Bleeding after surgery: Bleeding may start hours or days after a procedure, even if things initially looked stable.

Bruising or swelling: Large bruises, swelling under the skin, or expanding incision-area swelling can suggest internal bleeding under the tissue.

Pale gums or weakness: Blood loss can cause weakness, lethargy, pale gums, fast breathing, or collapse. This is not a “call tomorrow” situation.

Oozing from wounds or incision: Persistent dripping, soaked bandages, or renewed bleeding from a wound needs veterinary attention.


Treatment Options

Pre-surgical risk planning: For at-risk breeds, your vet may discuss bleeding history, breed risk, timing of monitoring, and preventive medication before surgery.

Medication and monitoring: Antifibrinolytic medication may be used in at-risk or affected dogs. The plan depends on the procedure, history, and veterinarian guidance.

Emergency bleeding support: Active hemorrhage may require hospitalization, blood products, fluids, surgical reassessment, and intensive monitoring. Fun? No. Important? Very.


Recovery and Aftercare

Aftercare means strict monitoring during the delayed bleeding window, incision checks, activity restriction, medication exactly as prescribed, and getting help fast if bruising, weakness, or bleeding appears.


What Happens If You Wait

Delayed bleeding can become a blood-loss emergency.

Waiting can allow internal bleeding, anemia, shock, and collapse. If a sighthound starts bruising or bleeding after surgery, do not admire the mystery. Move.


Cost Reality Check

DEPOH costs depend on whether the risk is managed preventively or discovered after significant bleeding has already started.

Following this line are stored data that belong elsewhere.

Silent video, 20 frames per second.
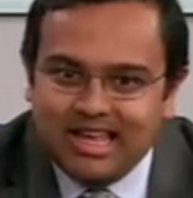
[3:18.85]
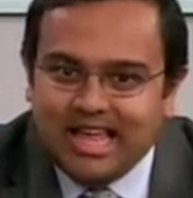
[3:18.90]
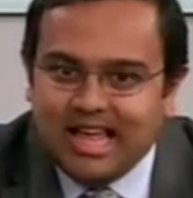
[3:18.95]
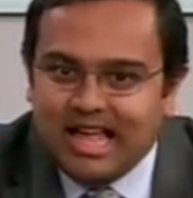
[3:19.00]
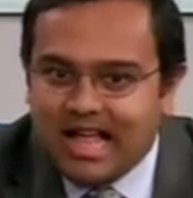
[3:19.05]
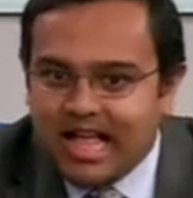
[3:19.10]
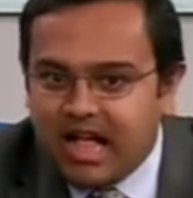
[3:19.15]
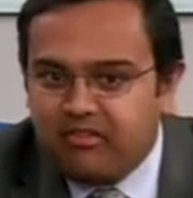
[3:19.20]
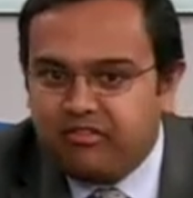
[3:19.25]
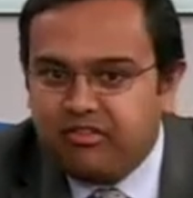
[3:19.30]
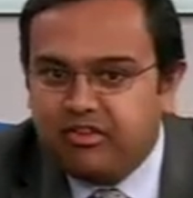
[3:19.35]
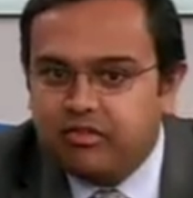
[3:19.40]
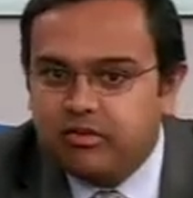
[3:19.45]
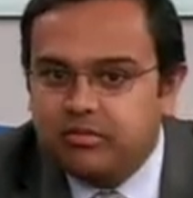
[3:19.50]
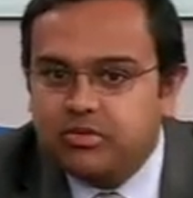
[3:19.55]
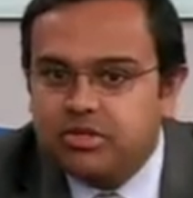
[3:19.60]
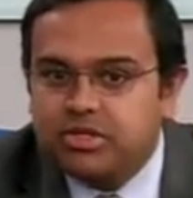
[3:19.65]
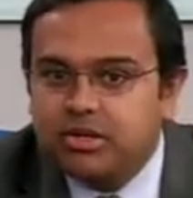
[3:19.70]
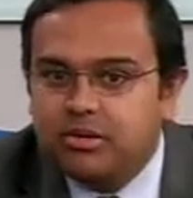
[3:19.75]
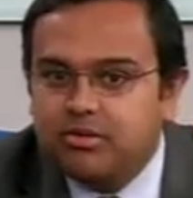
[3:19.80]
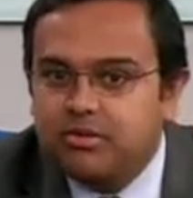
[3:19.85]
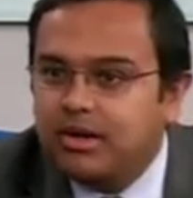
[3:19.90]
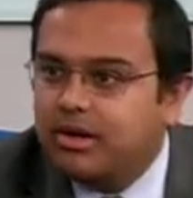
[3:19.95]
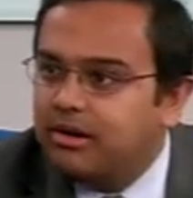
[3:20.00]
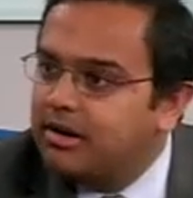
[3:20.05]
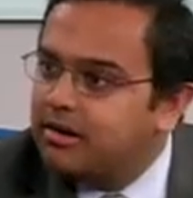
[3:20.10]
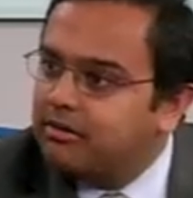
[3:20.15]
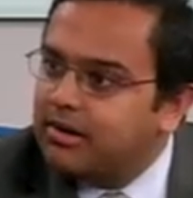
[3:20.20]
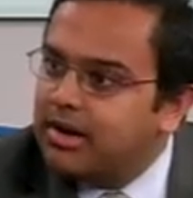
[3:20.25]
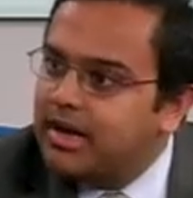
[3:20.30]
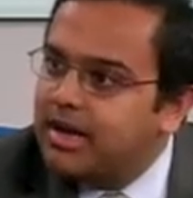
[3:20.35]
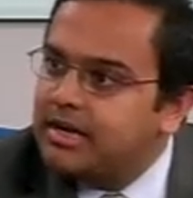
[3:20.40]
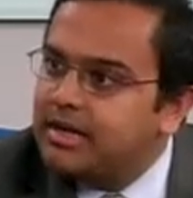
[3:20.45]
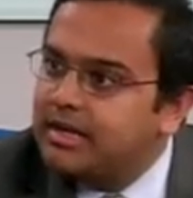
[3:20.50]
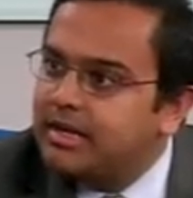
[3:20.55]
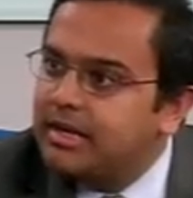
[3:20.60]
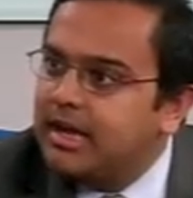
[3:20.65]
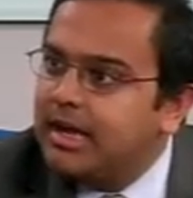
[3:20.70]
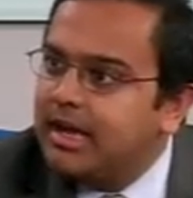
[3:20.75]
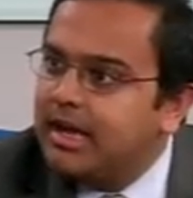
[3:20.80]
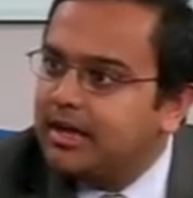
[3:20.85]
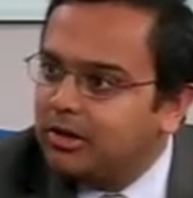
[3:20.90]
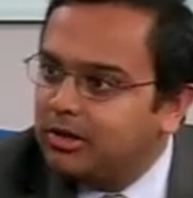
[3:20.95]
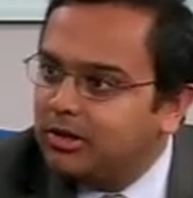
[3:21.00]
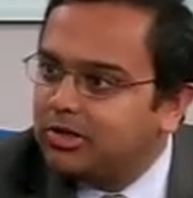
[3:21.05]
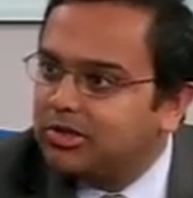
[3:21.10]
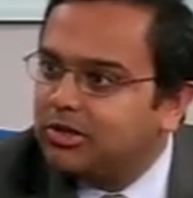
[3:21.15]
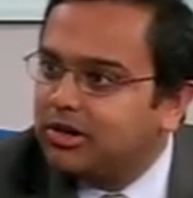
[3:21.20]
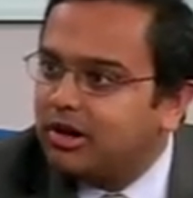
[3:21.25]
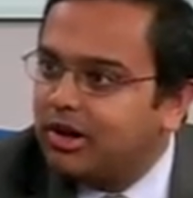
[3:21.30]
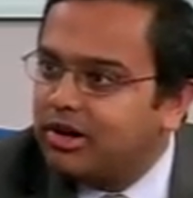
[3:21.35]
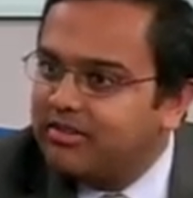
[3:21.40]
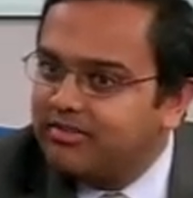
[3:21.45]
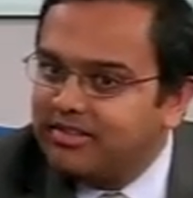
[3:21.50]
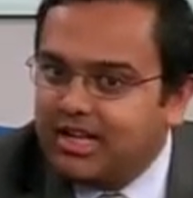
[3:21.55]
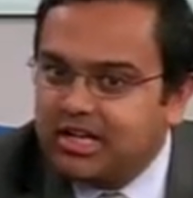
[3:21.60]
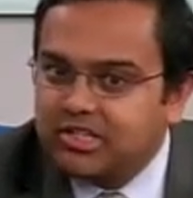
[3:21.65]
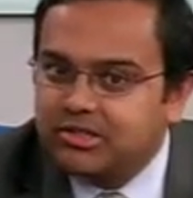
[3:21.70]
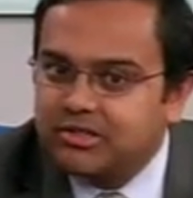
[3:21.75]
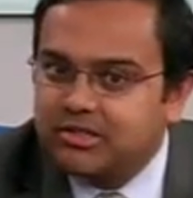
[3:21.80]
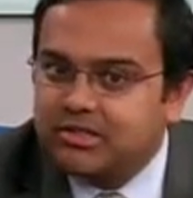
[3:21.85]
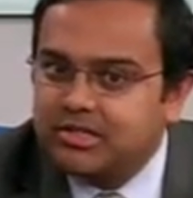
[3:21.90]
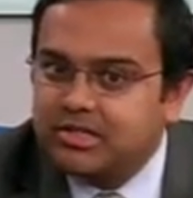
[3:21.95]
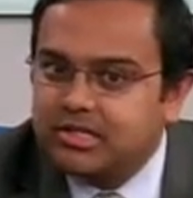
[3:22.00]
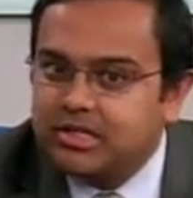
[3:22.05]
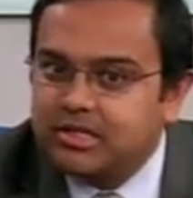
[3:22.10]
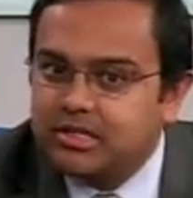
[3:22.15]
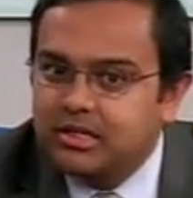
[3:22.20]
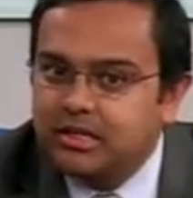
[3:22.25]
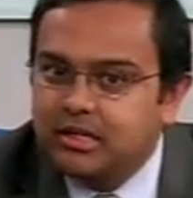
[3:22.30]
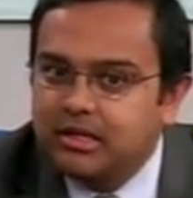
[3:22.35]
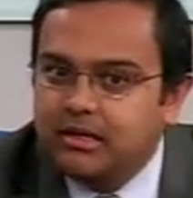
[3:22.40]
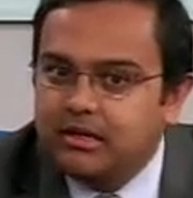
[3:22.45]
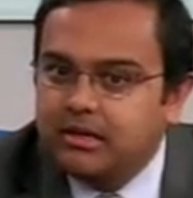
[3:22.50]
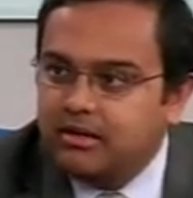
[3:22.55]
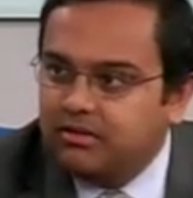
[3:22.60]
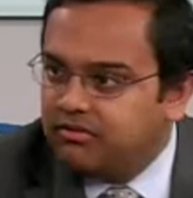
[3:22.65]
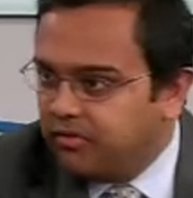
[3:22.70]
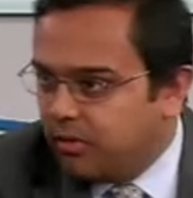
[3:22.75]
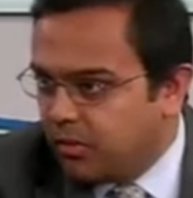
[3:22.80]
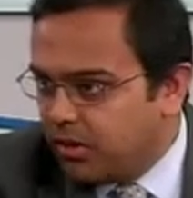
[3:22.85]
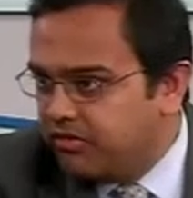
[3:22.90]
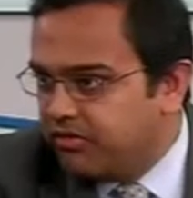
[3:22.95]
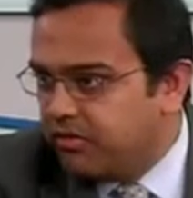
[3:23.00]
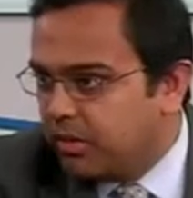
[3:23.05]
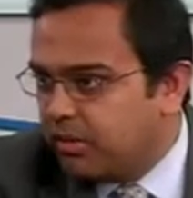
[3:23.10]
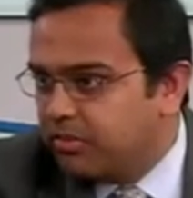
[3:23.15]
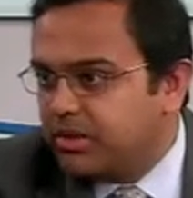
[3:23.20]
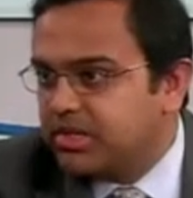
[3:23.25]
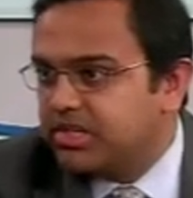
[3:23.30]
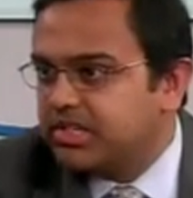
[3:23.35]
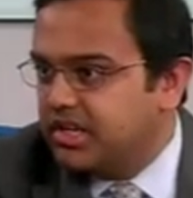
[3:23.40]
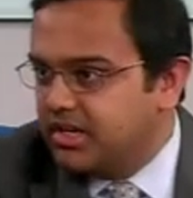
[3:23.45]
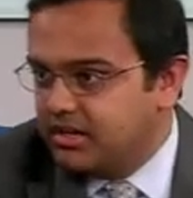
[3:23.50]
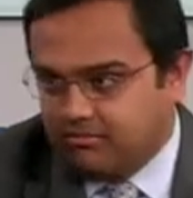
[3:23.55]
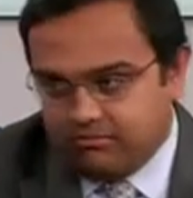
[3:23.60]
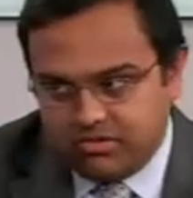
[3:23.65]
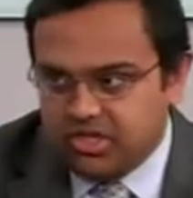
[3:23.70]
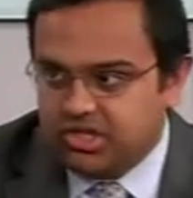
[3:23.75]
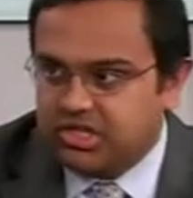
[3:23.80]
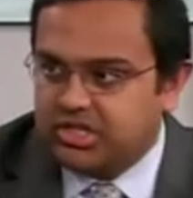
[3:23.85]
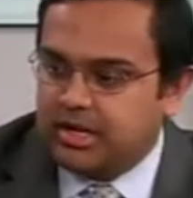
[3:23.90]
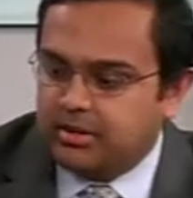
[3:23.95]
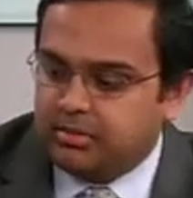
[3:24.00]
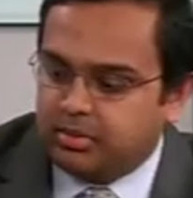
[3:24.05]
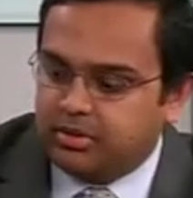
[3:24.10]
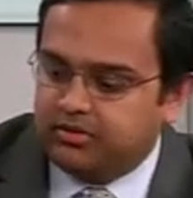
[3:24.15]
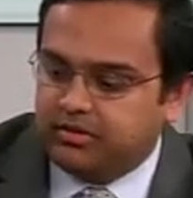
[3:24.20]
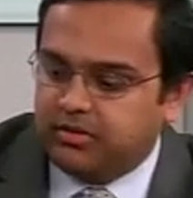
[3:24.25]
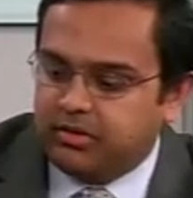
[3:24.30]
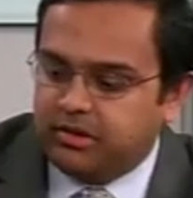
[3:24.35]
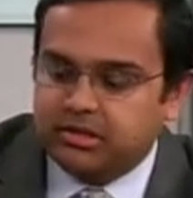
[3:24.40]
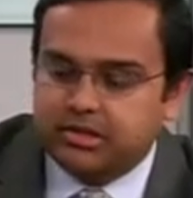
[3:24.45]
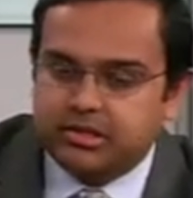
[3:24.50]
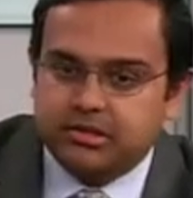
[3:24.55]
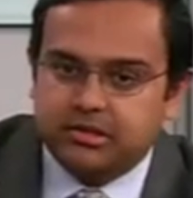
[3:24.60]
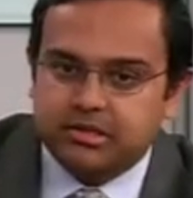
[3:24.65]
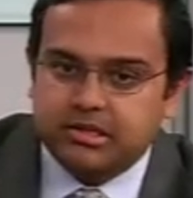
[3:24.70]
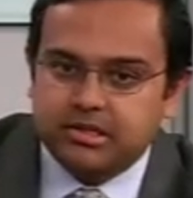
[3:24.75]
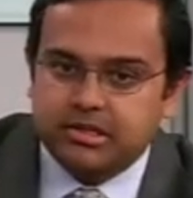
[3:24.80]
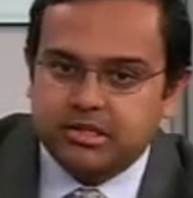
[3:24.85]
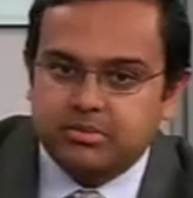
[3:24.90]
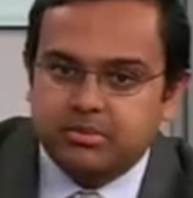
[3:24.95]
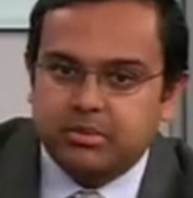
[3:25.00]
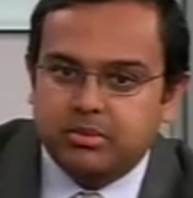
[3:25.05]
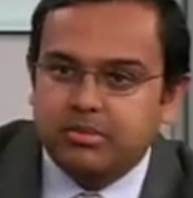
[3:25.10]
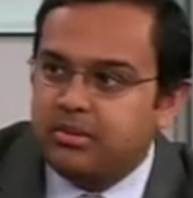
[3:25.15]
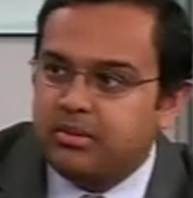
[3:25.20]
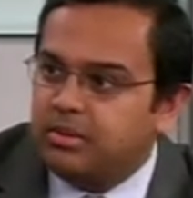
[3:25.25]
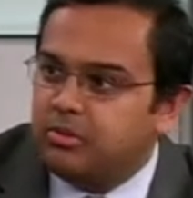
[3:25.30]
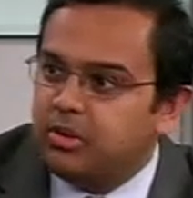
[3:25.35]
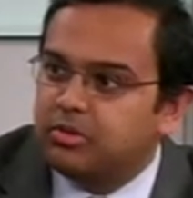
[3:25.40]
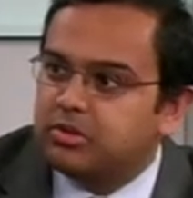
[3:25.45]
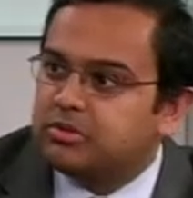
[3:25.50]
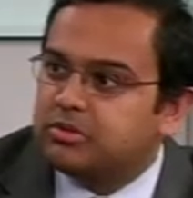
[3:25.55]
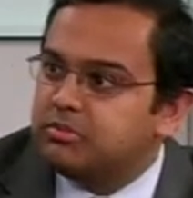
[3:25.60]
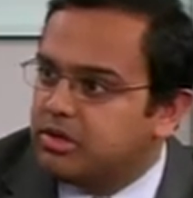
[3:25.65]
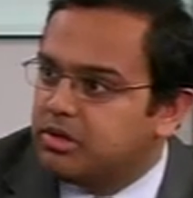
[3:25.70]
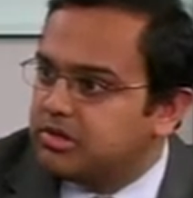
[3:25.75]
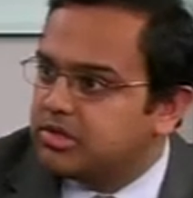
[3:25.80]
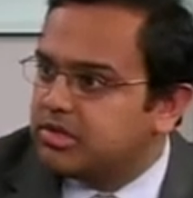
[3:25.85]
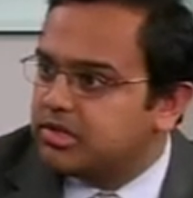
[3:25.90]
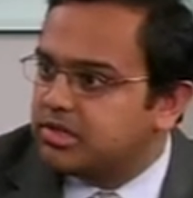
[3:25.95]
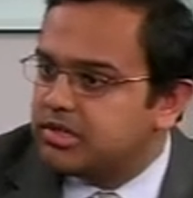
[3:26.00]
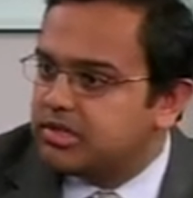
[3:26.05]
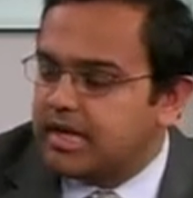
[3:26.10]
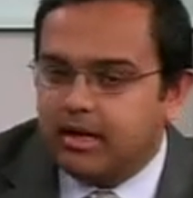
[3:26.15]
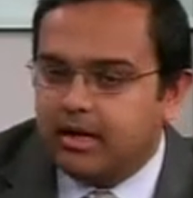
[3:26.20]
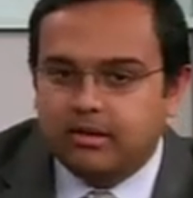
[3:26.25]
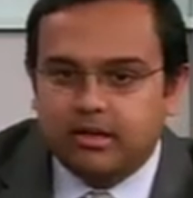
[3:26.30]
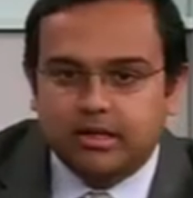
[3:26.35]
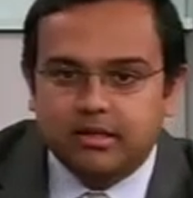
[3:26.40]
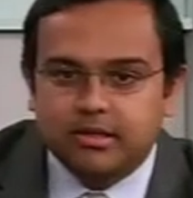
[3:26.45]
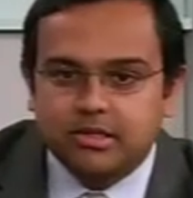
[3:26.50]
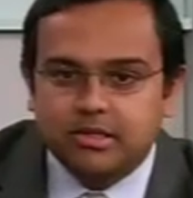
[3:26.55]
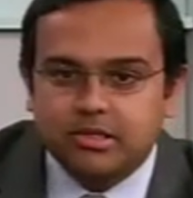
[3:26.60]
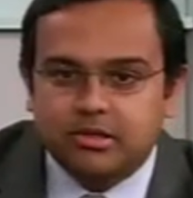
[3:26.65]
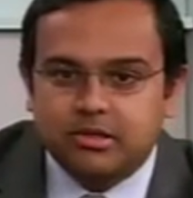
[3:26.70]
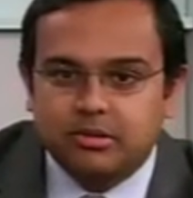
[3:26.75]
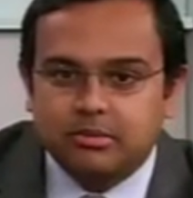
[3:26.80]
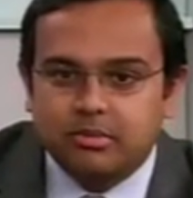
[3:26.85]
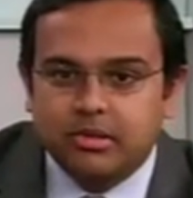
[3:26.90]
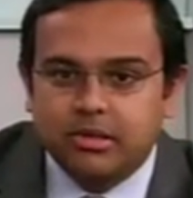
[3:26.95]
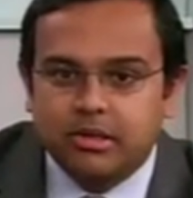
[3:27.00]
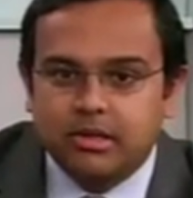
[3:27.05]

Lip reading: Half of them, shown there in red, had also cardiovascular disease, and 44% just had peripheral arterial disease. But maybe what was most astounding in this group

Care Level What It May Include Estimated Cost
Initial workup Pre-op screening, risk discussion, medication planning, and routine monitoring. $100-$500
Ongoing management Medication, rechecks, extended monitoring, bandage changes, and labwork after surgery. $300-$1,500+
Severe case Emergency hospitalization, blood products, repeat surgery, ICU monitoring, and treatment for shock or severe anemia. $2,000-$10,000+

Prevention versus crisis: Planning ahead is usually cheaper than meeting the problem at 2 a.m. in an ER lobby.

Procedure type: A small biopsy and major abdominal surgery do not create the same bleeding risk.

Need for transfusion: Blood products raise cost quickly because replacing blood is not a casual add-on.

Monitoring time: Longer hospitalization and serial bloodwork add up.


Budget Reality Check

Budget Item Estimated Cost
Pre-op consultation and medication $100-$500+
Post-op monitoring and labwork $300-$1,200+
Emergency exam and stabilization $500-$2,000+
Blood transfusion or plasma support $800-$3,500+
Hospitalization or surgical reassessment $1,500-$8,000+

Lifetime Cost Reality

Case Pattern Possible Lifetime Cost
Preventive planning case $100-$800+
Managed post-op bleeding case $1,000-$4,000+
Severe hemorrhage emergency $4,000-$12,000+

Tell Me What I Should Really Expect

DEPOH is the bleeding problem that waits until everyone starts relaxing. Rude, but important.

If you own a high-risk sighthound, bring this up before procedures. Waiting until after the dog is bruising, weak, or bleeding turns a planning issue into an emergency bill with teeth.